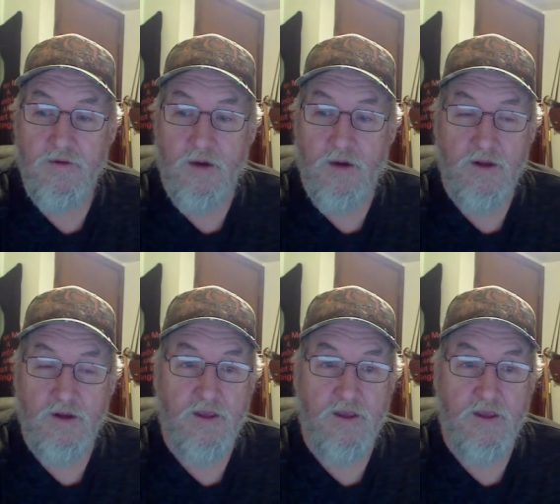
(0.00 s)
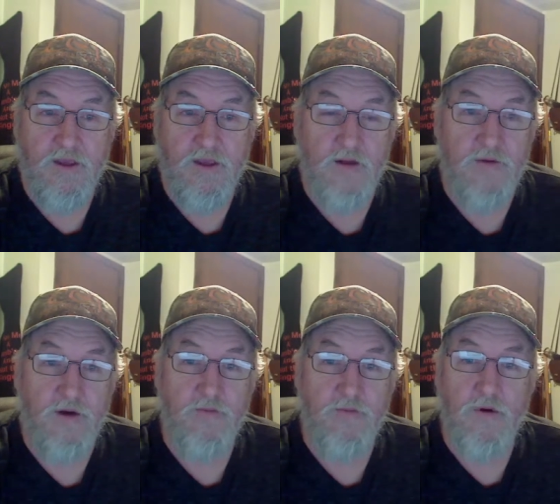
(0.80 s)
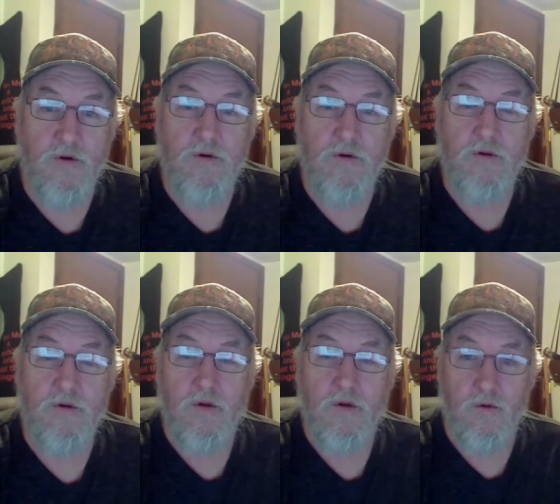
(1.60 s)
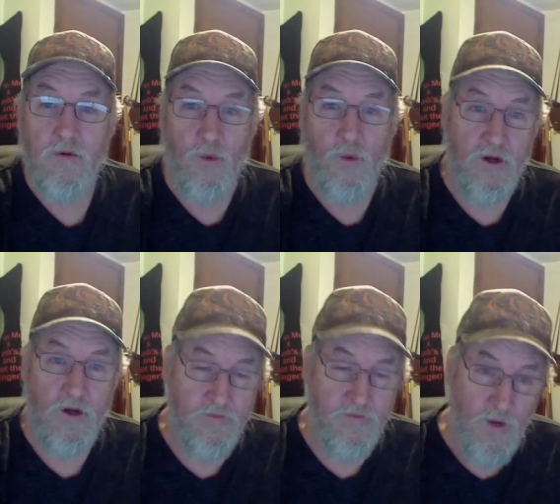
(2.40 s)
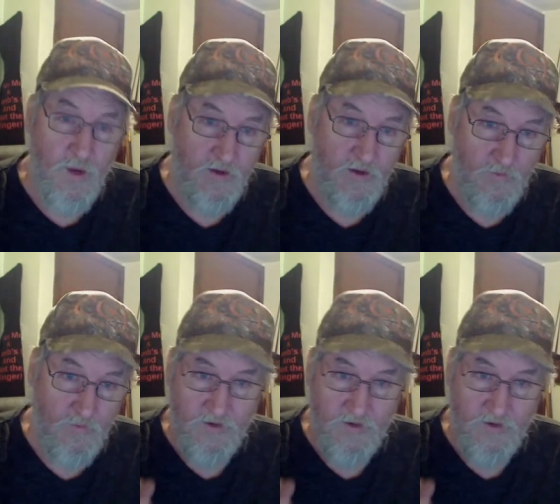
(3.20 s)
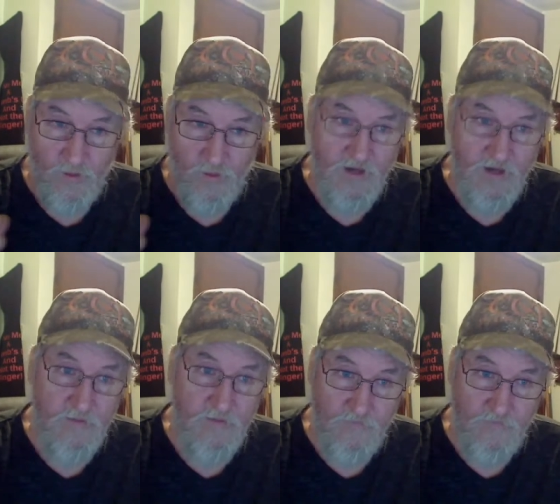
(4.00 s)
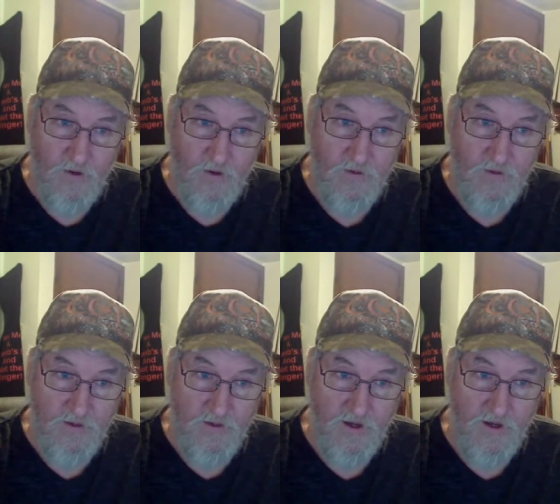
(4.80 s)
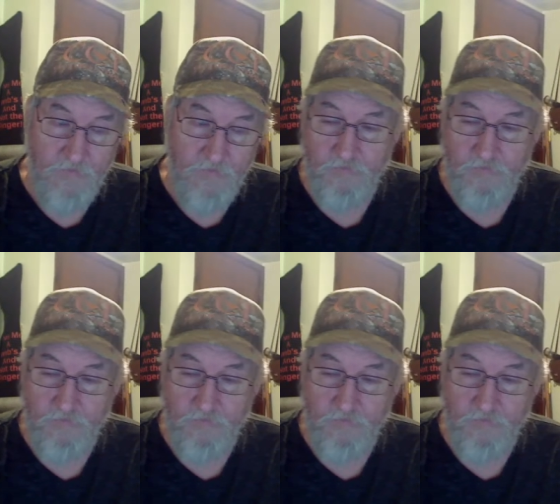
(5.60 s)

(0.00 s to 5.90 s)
I wanted to catch the hummingbird to where its wings are frozen in time.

============

*Work order:*
Would you please retype all the data exactly? Leave out whatever pictures it holds.

*Exercise result:*
(0.00 s)
(0.80 s)
(1.60 s)
(2.40 s)
(3.20 s)
(4.00 s)
(4.80 s)
(5.60 s)

(0.00 s to 5.90 s)
I wanted to catch the hummingbird to where its wings are frozen in time.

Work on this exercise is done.